Skip the pictures and restate, word for word, the lines from the one containing "(88.70 s to 89.60 s)" to the end of the data below.

Saved data entries

○ ○ ○

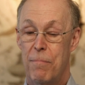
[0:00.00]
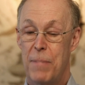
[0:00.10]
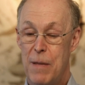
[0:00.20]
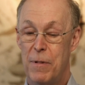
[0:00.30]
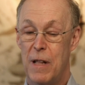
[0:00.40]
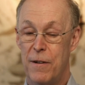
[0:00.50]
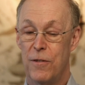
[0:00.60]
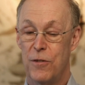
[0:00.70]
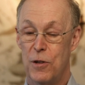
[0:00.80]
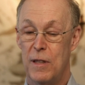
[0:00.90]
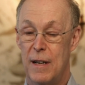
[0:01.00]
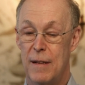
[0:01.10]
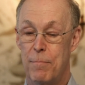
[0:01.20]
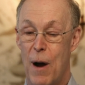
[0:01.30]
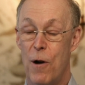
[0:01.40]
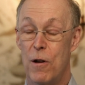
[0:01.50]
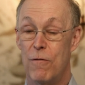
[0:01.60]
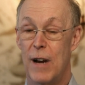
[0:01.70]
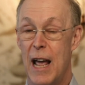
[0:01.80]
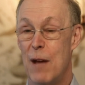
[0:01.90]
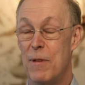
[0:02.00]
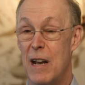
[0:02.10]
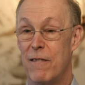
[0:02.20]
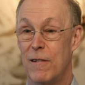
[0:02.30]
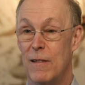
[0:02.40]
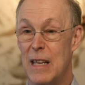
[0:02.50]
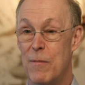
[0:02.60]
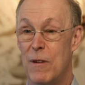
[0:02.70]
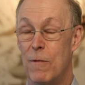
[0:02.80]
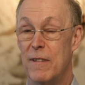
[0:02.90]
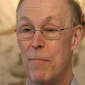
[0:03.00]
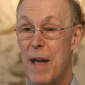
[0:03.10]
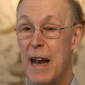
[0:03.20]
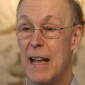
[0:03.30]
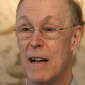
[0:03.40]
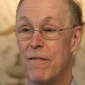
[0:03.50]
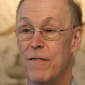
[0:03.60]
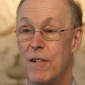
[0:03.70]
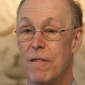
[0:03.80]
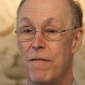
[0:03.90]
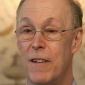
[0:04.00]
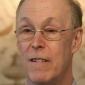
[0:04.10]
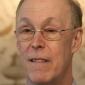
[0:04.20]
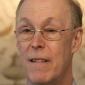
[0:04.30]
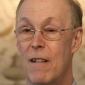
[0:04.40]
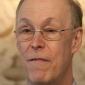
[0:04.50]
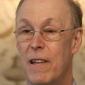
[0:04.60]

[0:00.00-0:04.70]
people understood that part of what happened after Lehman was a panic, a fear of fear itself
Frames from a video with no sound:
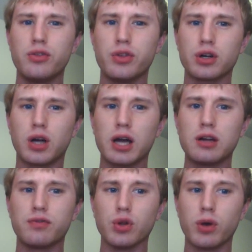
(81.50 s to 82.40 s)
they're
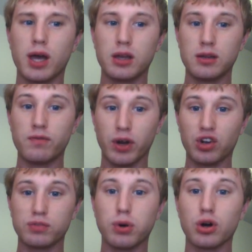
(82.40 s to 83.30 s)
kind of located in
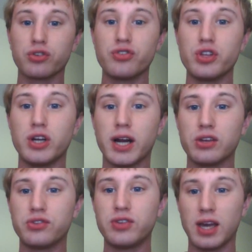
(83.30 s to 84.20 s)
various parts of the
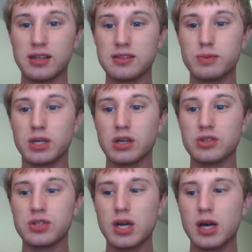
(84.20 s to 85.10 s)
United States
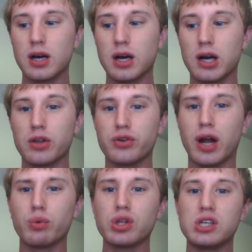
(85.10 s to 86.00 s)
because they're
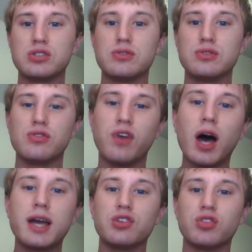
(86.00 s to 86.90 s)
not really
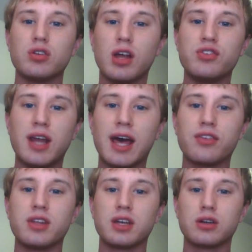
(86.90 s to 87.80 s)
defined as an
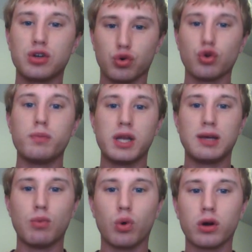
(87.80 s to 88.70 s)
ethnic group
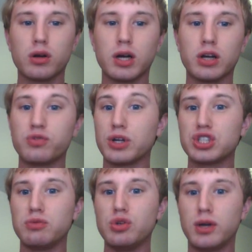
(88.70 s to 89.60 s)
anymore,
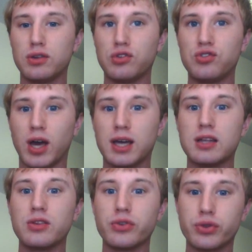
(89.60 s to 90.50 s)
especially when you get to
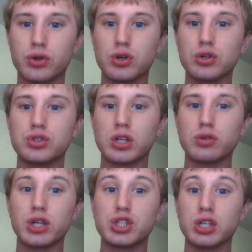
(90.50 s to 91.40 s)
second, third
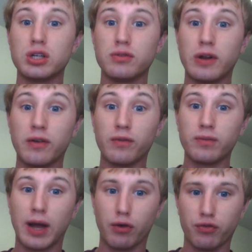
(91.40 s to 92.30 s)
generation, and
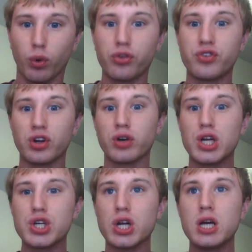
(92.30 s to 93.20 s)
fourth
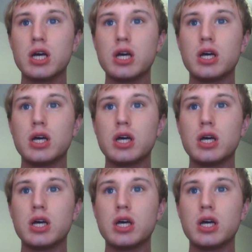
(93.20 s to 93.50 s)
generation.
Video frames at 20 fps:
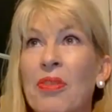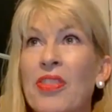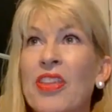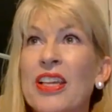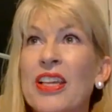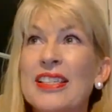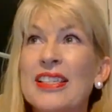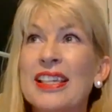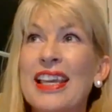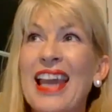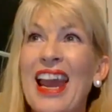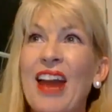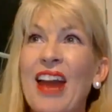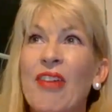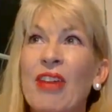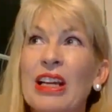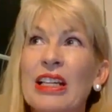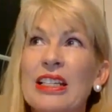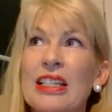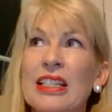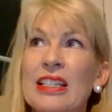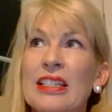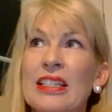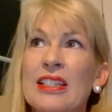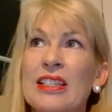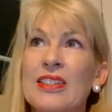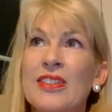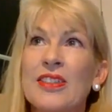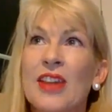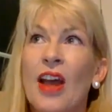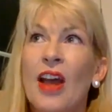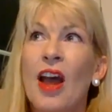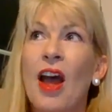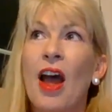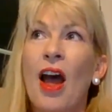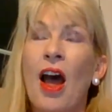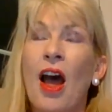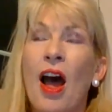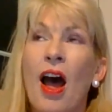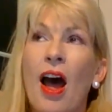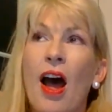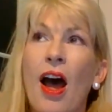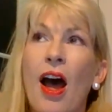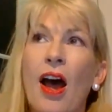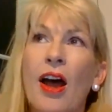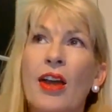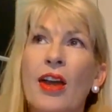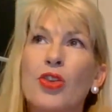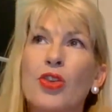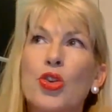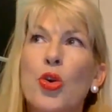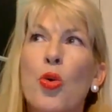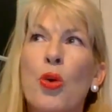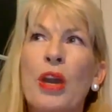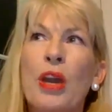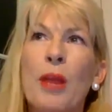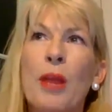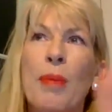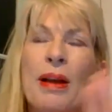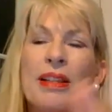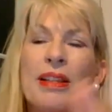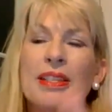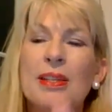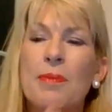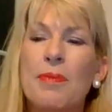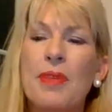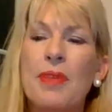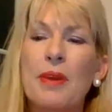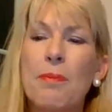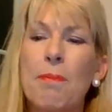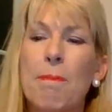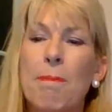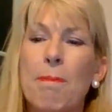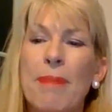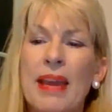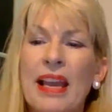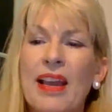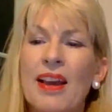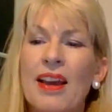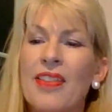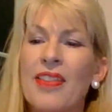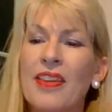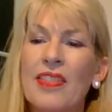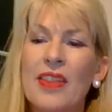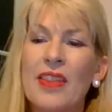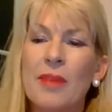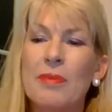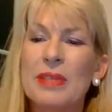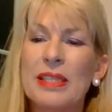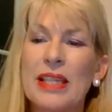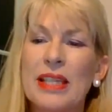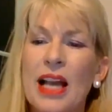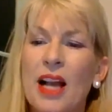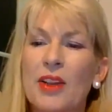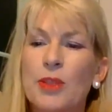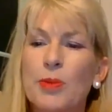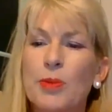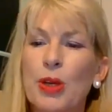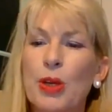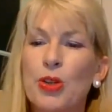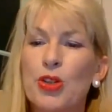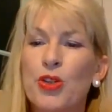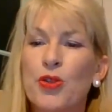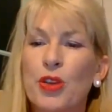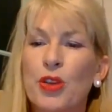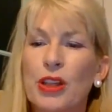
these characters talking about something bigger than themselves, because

○ ○ ○

> _Written response_:
(88.70 s to 89.60 s)
anymore,
(89.60 s to 90.50 s)
especially when you get to
(90.50 s to 91.40 s)
second, third
(91.40 s to 92.30 s)
generation, and
(92.30 s to 93.20 s)
fourth
(93.20 s to 93.50 s)
generation.
Video frames at 20 fps:
these characters talking about something bigger than themselves, because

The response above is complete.